Além disso, ela destaca a grande individualização dos transtornos mentais, colocando a culpa do absenteísmo e da diminuição na produtividade no próprio trabalhador, além de criar segregação e estigma em torno da pessoa nas instituições. Isso é decorrente em parte, de acordo com ela, da procura de soluções rápidas para o problema, como a implementação de palestras motivacionais para os funcionários. Fernandes propõe uma outra abordagem para resolver a situação: “A minha primeira proposta é pegar os departamentos existentes nos institutos, como RH, segurança do trabalho, medicina do trabalho, a Semana Interna de Prevenção de Acidente de Trabalho (SIPAT), a Comissão Interna de Prevenção de Acidentes (CIPA), e associá-los para fazer propostas de intervenção e cuidado, abrindo espaço de escuta do trabalhador para poder entender o que ele vê como dificuldade no seu processo de trabalho e abrir para uma gestão participativa. E, depois, trazer um profissional de saúde mental para poder intermediar junto a esses departamentos”. Ademais, ela menciona uma possível parceria com o Centro de Referência em Saúde do Trabalhador (Cerest), os Centros de Atenção Psicossocial (CAPS) e programas de graduação e pós-graduação das universidades para oferecer esse atendimento psicológico e psiquiátrico.

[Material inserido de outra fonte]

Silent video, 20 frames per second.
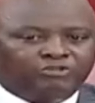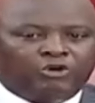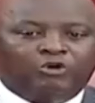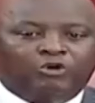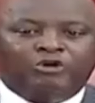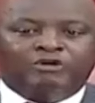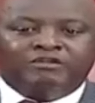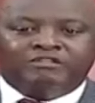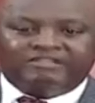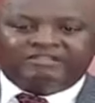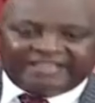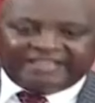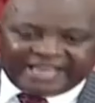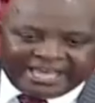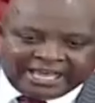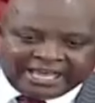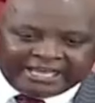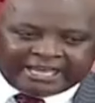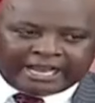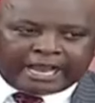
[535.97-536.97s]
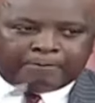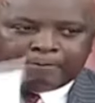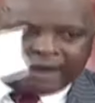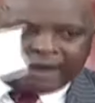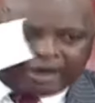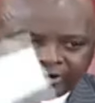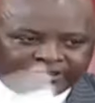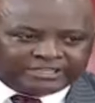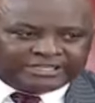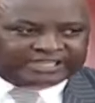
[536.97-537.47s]
view, think
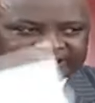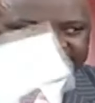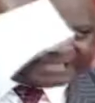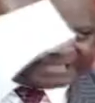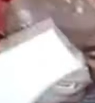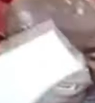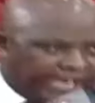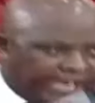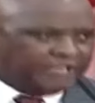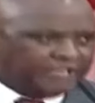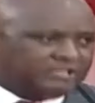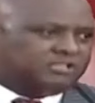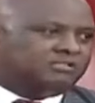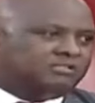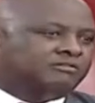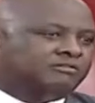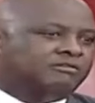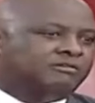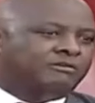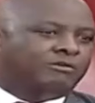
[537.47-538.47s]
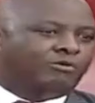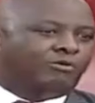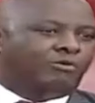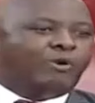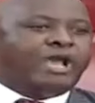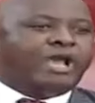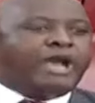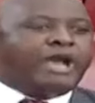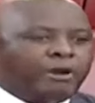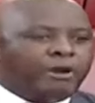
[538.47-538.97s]
about the Senate. Where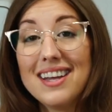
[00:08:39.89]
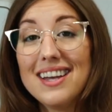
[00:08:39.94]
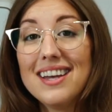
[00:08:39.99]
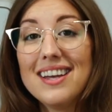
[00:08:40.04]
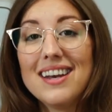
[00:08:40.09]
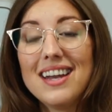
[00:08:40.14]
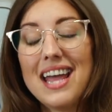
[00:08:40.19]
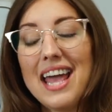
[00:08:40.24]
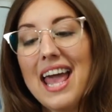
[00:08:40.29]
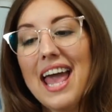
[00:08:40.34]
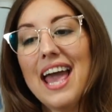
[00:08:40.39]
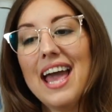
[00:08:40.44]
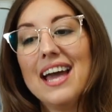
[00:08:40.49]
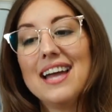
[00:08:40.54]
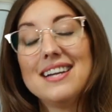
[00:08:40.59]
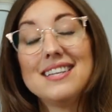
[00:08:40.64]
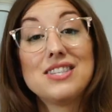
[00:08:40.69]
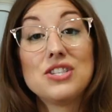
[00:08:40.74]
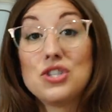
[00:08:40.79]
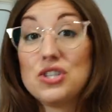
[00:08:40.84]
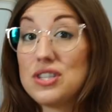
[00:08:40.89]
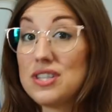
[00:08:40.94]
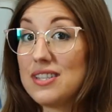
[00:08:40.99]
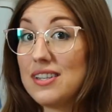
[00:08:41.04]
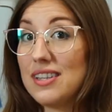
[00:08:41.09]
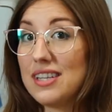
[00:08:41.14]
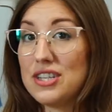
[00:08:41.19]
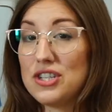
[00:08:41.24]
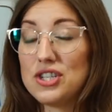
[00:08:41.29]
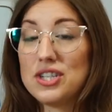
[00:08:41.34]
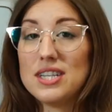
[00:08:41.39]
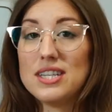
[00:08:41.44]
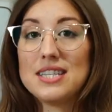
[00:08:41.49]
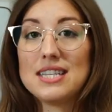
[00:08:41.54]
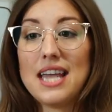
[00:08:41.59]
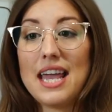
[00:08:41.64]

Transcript: it, and it's just delicious.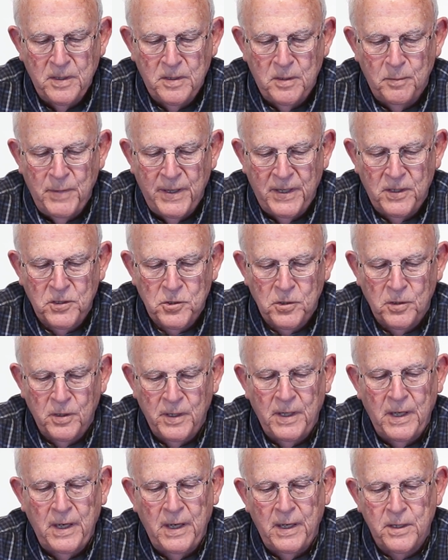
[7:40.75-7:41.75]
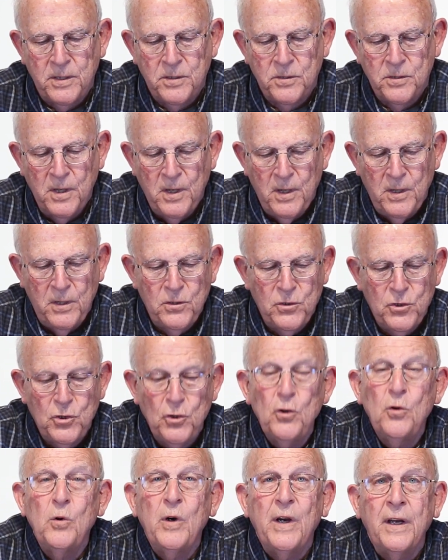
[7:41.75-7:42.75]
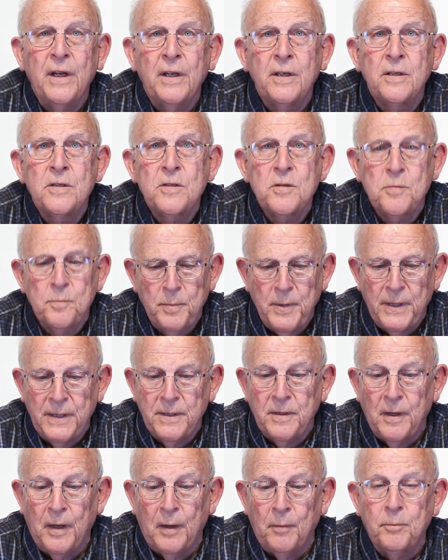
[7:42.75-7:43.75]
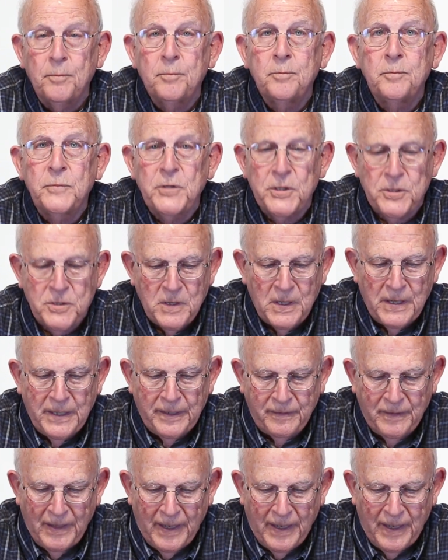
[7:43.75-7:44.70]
to make sure it has two ends bent up just like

Fernandes analisa ainda que essa circunstância se torna ainda mais alarmante por se tratarem de profissionais da área da saúde. “Metade da população está doente, meu resultado foi de 45,10% dessa população doente. Isso é muito alto e estamos falando de pessoas que cuidam de pessoas, então é mais preocupante ainda. Qualquer intercorrência com o adoecimento mental delas pode prejudicar outras pessoas. É o que a gente chama de Prejuízo de Via Dupla. Tanto o usuário quanto o funcionário podem sofrer acidentes por causa desse adoecimento,” explica a pesquisadora.

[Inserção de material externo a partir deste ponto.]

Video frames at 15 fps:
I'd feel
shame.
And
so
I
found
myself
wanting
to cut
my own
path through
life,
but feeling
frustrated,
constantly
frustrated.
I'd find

Além disso, ela aponta diferenças no surgimento dessas doenças entre homens e mulheres. De acordo com a pesquisa, 52% das trabalhadoras apresentaram transtorno mental comum, enquanto, entre os homens, a porcentagem foi de aproximadamente 26%. “A gente tem uma segregação de gênero bem forte dentro do mercado de trabalho. A mulher conseguiu esse espaço faz pouco tempo, poucas mulheres ocupam cargos de gestão, coordenação, diretoria, apesar de serem mais da metade do contingente de contratados. Tem a questão da violência externa, interna, assédio sexual. As mulheres ganham menos em mesmo cargo que os homens. A violência a que a mulher é exposta constantemente dentro e fora de casa, dentro e fora do trabalho, piadas machistas constantes, a beleza sendo colocada à frente das capacidades intelectuais, das capacidades profissionais, isso afeta a saúde mental,” ela completa.